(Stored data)
========

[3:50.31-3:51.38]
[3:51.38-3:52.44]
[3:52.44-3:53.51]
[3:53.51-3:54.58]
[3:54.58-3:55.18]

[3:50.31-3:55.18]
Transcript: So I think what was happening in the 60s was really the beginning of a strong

========

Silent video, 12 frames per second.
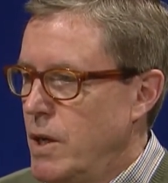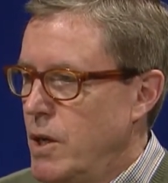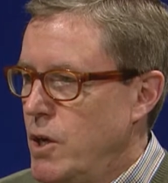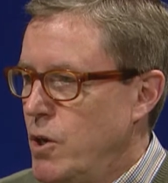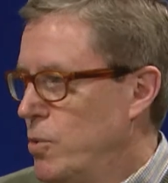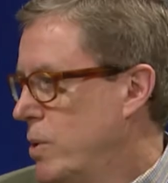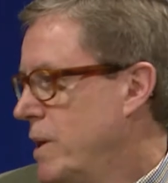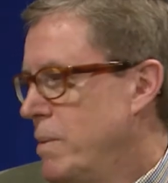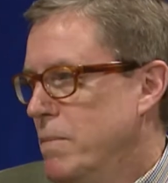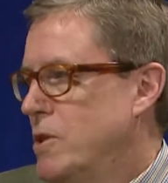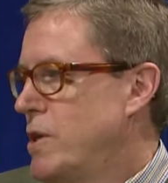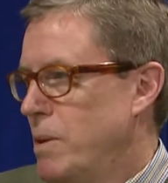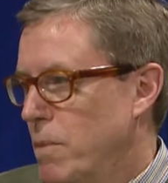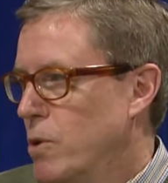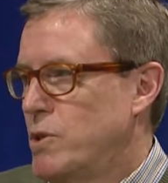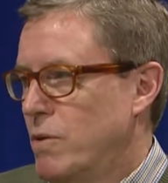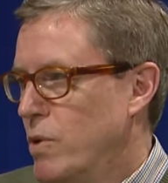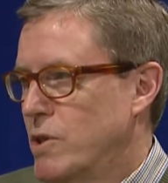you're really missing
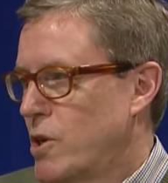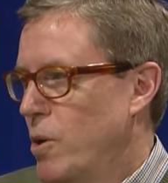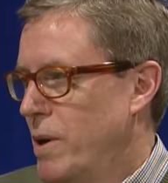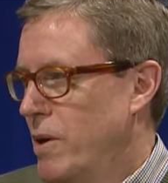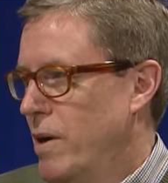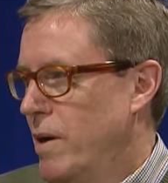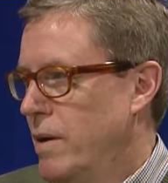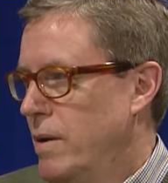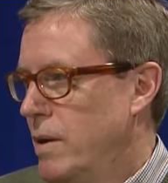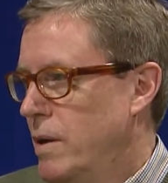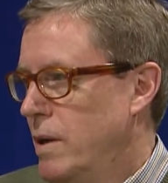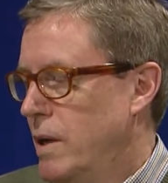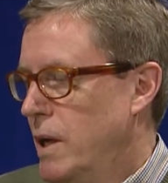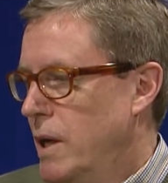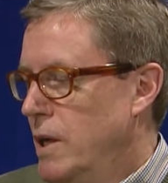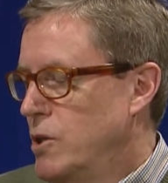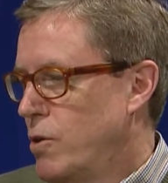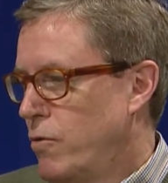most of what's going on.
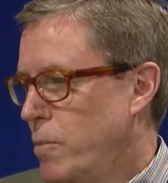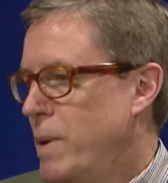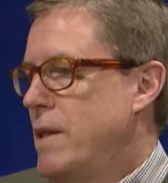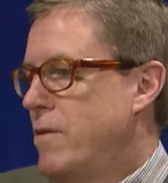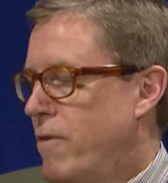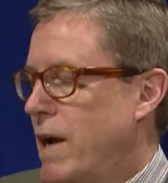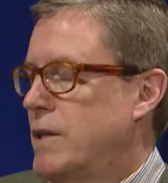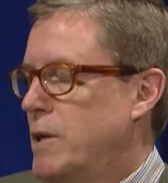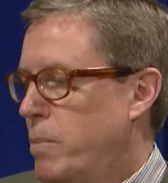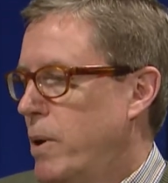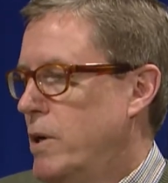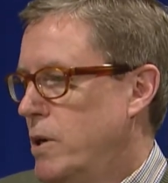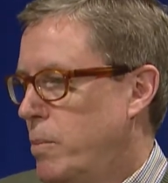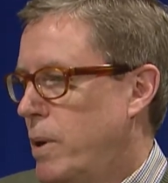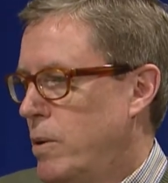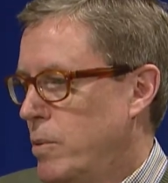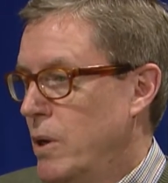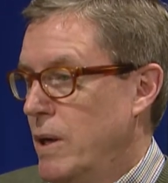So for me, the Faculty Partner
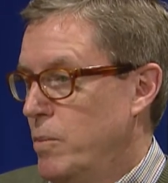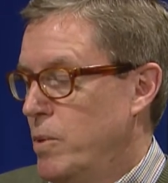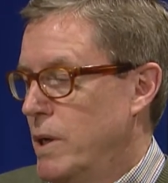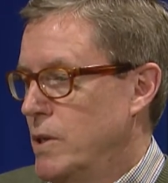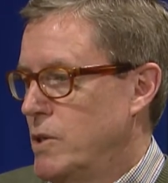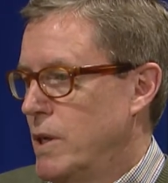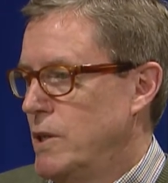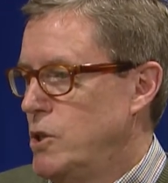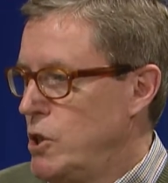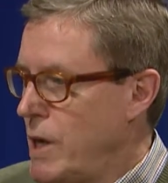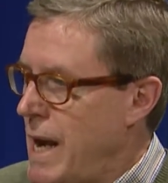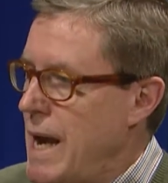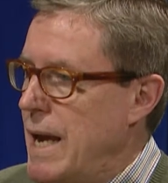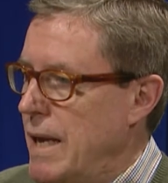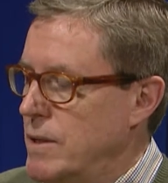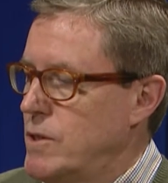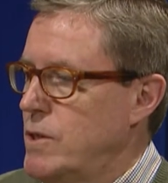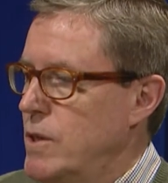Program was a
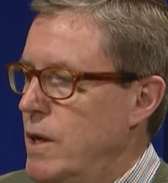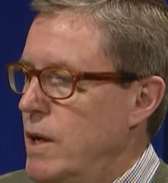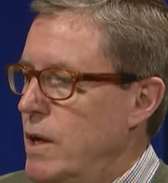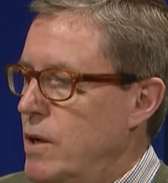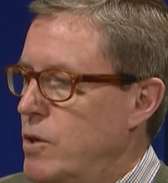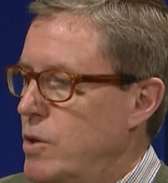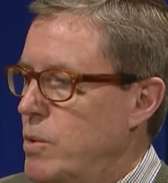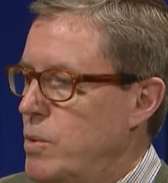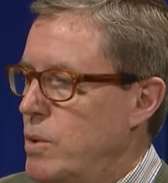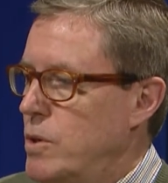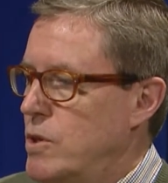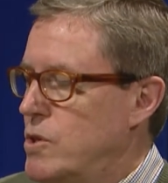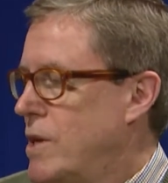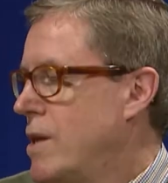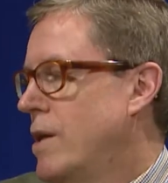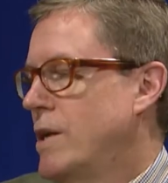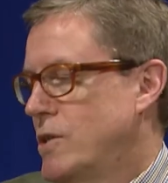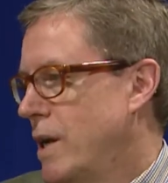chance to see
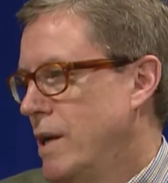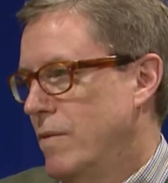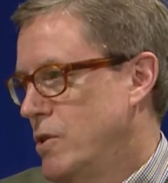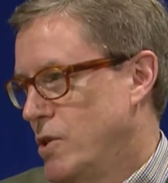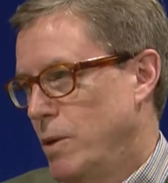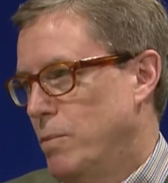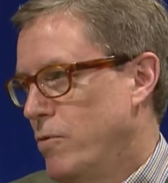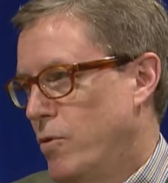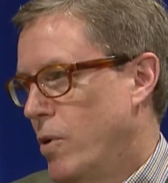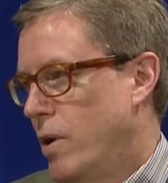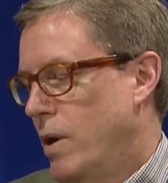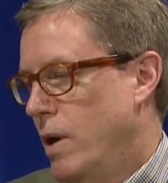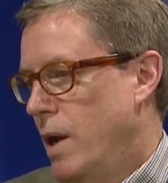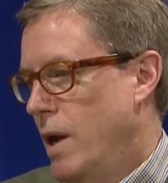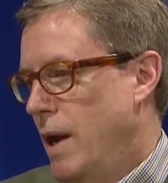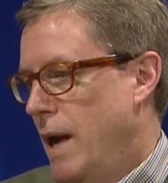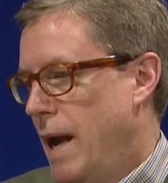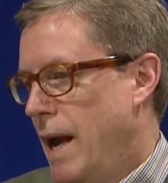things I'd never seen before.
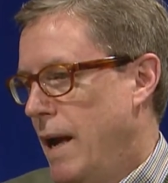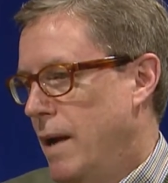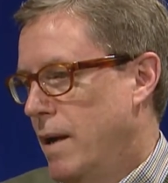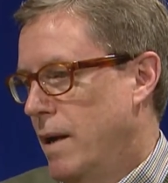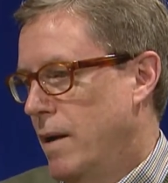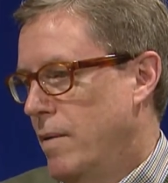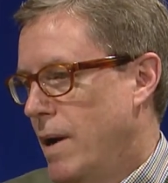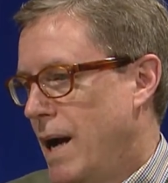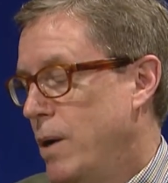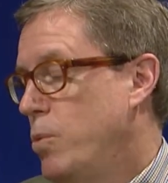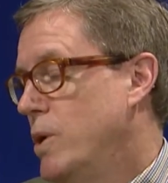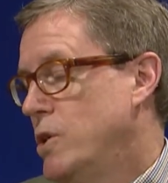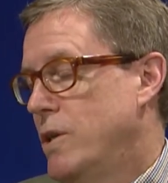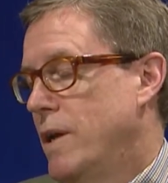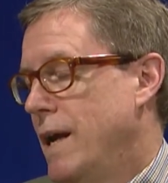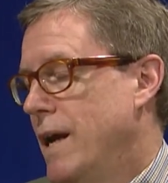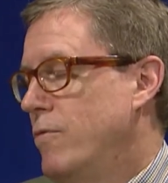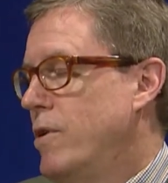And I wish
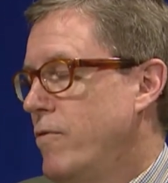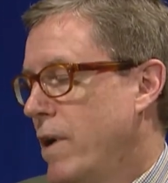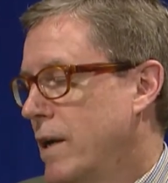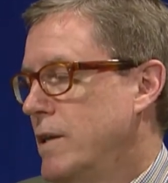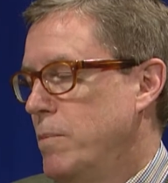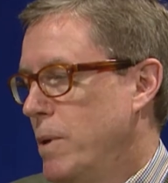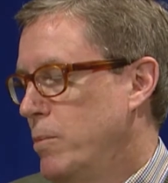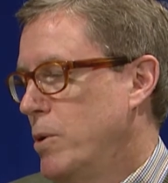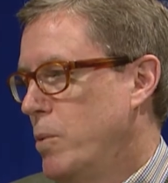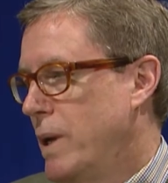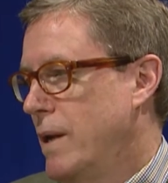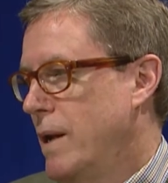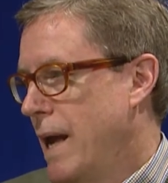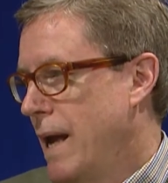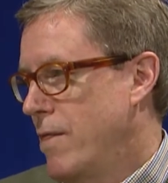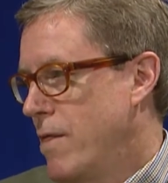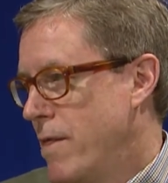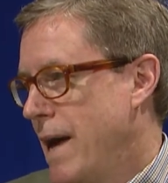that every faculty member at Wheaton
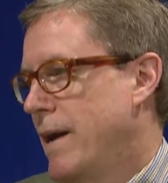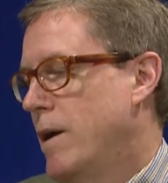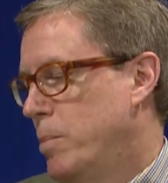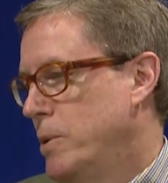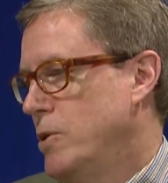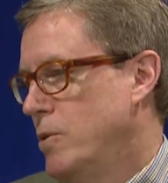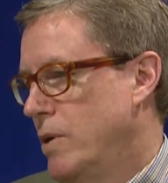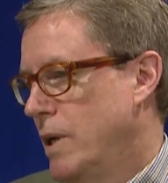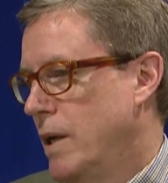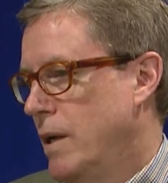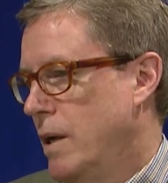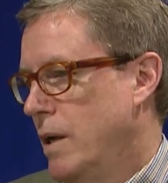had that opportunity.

========

EXERCISE REQUIREMENTS:
Would you print exactly, and only, the lines of the data above from the line with "[3:52.44-3:53.51]" through the line with "Transcript: So I", inclusive?

SOLUTION BELOW:
[3:52.44-3:53.51]
[3:53.51-3:54.58]
[3:54.58-3:55.18]

[3:50.31-3:55.18]
Transcript: So I think what was happening in the 60s was really the beginning of a strong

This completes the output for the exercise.